Sous la direction de Didier Passard, Professeur en études théâtrales à l’Université Paul-Valéry Montpellier 3.
RiRRa21 – ED 58.
Cette thèse, entamée en 2024, propose d’étudier la résurgence de métamorphoses maquillées dans les arts de la scène contemporains. Elle examinera la façon dont ces transformations faciales contribuent à remodeler la présence humaine sur scène et définissent une nouvelle dramaturgie figurale, motrice d’innovations scéniques.
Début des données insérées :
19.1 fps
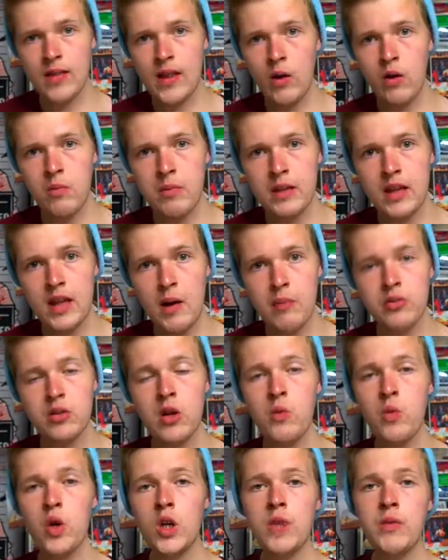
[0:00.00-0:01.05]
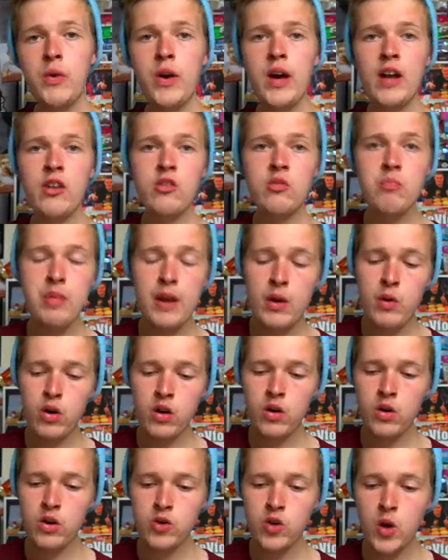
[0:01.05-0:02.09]
That would mean the absolute world if you guys could pick
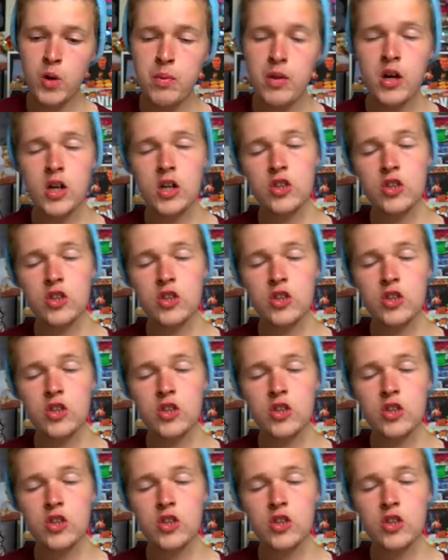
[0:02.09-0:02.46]
one of those up.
Elle formule l’hypothèse d’une tendance aux défigurations maquillées, au sens autant plastique que métaphorique, depuis les années 1970-1980. Le grimage du visage, siège de l’humanité et de sa représentation, serait non seulement le lieu d’explorations de nouvelles identités et identifications scéniques, mais participerait paradoxalement à remodeler les représentations de l’humain, et à renégocier notre partage du sensible, en réaction et en regard des tournants épistémologiques de notre époque. La figure humaine travaillée par le maquillage – objets encore peu étudiés – ouvrant à de nouvelles identités troubles ou hybrides, composeraient une forme, au sens esthétique et politique, à même de réinventer de nouveaux imaginaires poétiques.